Morgan has looked to strengthen previous weaknesses in the drivetrain by re-engineering the Super 3 bevel box with bespoke teeth that drive a reinforced carbonfibre drivebelt. Additionally, the previous car’s driveline compensator has also been removed. The new engine will provide a new driving experience that is smoother and more happy to rev than the growling V-twin powerplant. Morgan has looked to enhance the inline-three’s character by tuning the sound for a raspy mid-range that climbs to a sonorous crescendo as the revs increase.  

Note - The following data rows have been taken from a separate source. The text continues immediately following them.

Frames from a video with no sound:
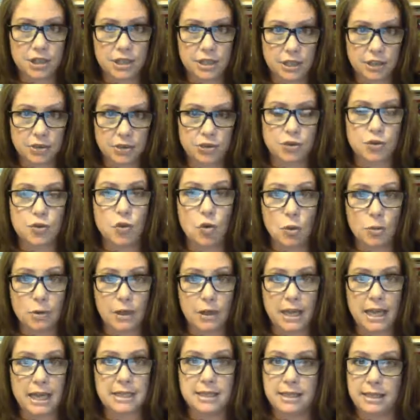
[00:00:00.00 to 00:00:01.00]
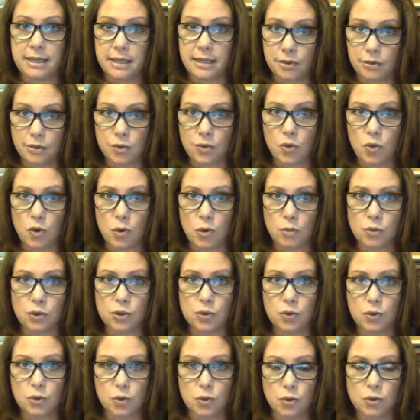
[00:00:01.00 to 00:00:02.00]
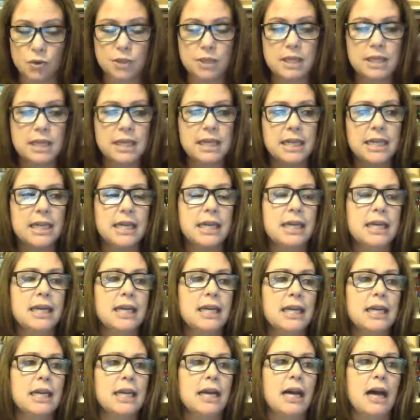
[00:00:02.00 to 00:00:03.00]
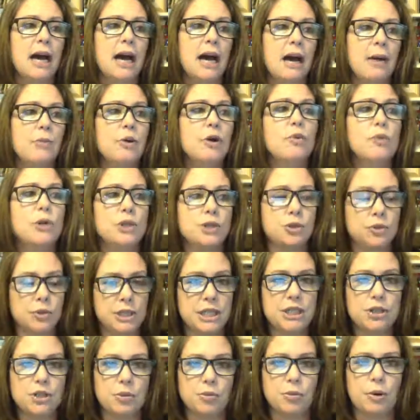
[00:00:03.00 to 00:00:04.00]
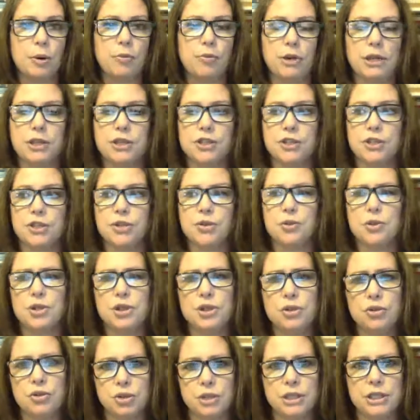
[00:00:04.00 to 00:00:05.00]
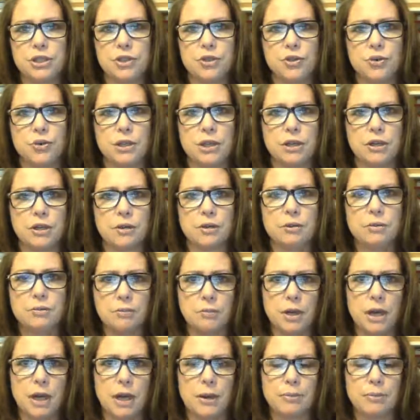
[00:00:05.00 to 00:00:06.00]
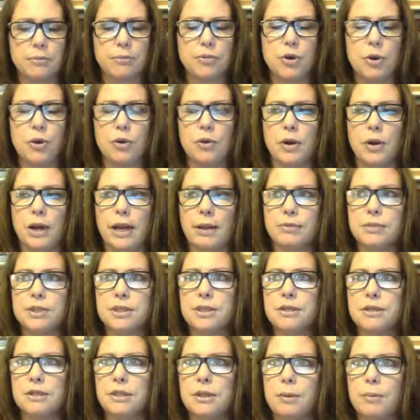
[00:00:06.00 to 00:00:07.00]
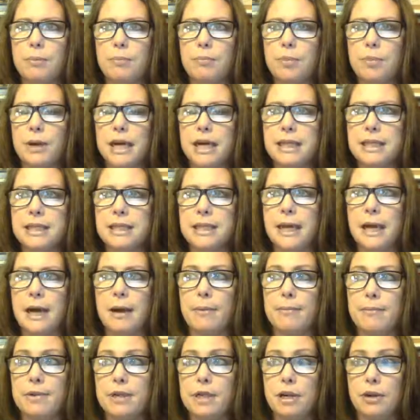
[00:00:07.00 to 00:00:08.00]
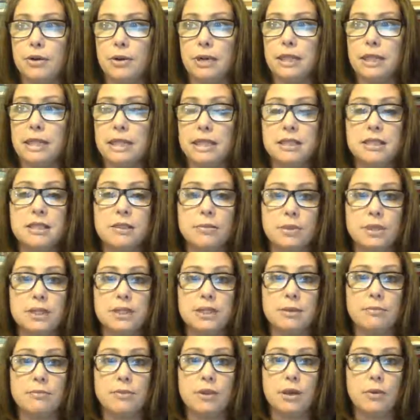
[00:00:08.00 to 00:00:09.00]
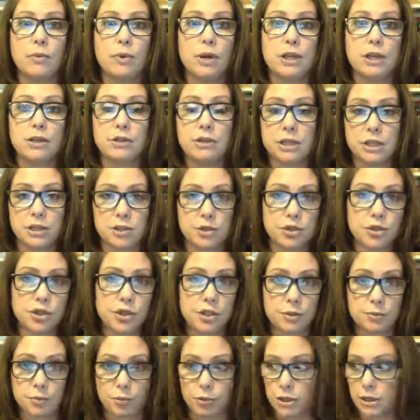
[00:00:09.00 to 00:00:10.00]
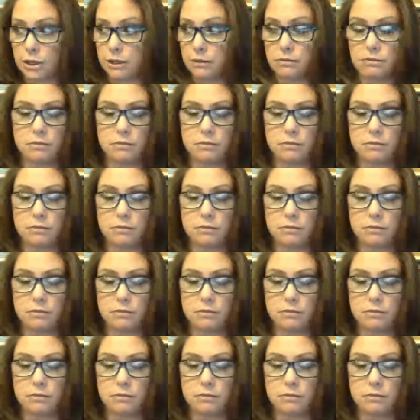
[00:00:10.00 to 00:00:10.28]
teachers, normalizing it through normal schools, which are teacher preparation schools, usually 2-year programs. But, at least it was something where you didn't just put,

However, the most dramatic alteration to the drivetrain is the engine’s new inboard position, sitting behind the front wheels for a more balanced front-mid-engine layout. This sounds promising from a dynamic perspective, but the new car is also 85kg heavier (635kg total) than the previous generation.

The relocated engine has facilitated much of the Super 3’s distinctive exterior design details. The car’s face is now characterised by exposed aluminium structural casting, suspension components on a larger horseshoe cowl and Sideblade radiator inlets. The Sideblades can have a variety of accessories fitted, from the broad selection of panniers, luggage carriers and so on.

According to Morgan, each feature has an “underlying mechanical purpose” and nothing has been added that is superfluous to the overall design. Examples of this include the enclosed inside faces of the wheelarches, which reduce drag and feed cool air into the Sideblade inlets, as well as the aerodynamically profiled pull-rod arms, wishbones, headlight structure and front aluminium casting.

Another eye-catching exterior feature is the Super 3’s solid 20-inch front wheel faces, which are wrapped in bespoke Avon tyres. The wheel faces were inspired by mid-20th century salt-flat racers, and their positive offset means that the car could be fitted with longer suspension wishbones and have its brakes mounted further apart. This enhances brake cooling and provides optimal front-suspension geometry.

The Super 3’s interior has also received a thorough overhaul. The middle of the dashboard is dominated by two large, aviation-style instrument housings that contain digital displays – a first for the brand. The exposed nature of the cabin is now more durable thanks to IP64-rated dust- and water-ingress protection, which even includes the USB outlets.

Attention has also been paid to the car’s main touch points. The majority of the switchgear is made from knurled metal – as is the indicator stalk, which intriguingly sits proud of the bodywork. A thin, triple-spoke leather steering wheel and polished metal gearlever and handbrake tie everything together.

The interior is also just as customisable as the body, and forms part of the company’s list of 200 options. So, as with the custom liveries of the exterior, it can be built to a customer’s exact specifications and has plenty of mounting points for wind deflectors, sat-navs, mirrors, toolboxes and screens.

Malvern is set to begin Super 3 production in April ahead of first deliveries in July. Only one model is offered, although it can be configured in different themes such as Adventure, Touring, Contemporary and Classic to help guide buyers through the extensive options list. Prices start at £41,995 in the UK, and cars can be specced via an online configurator.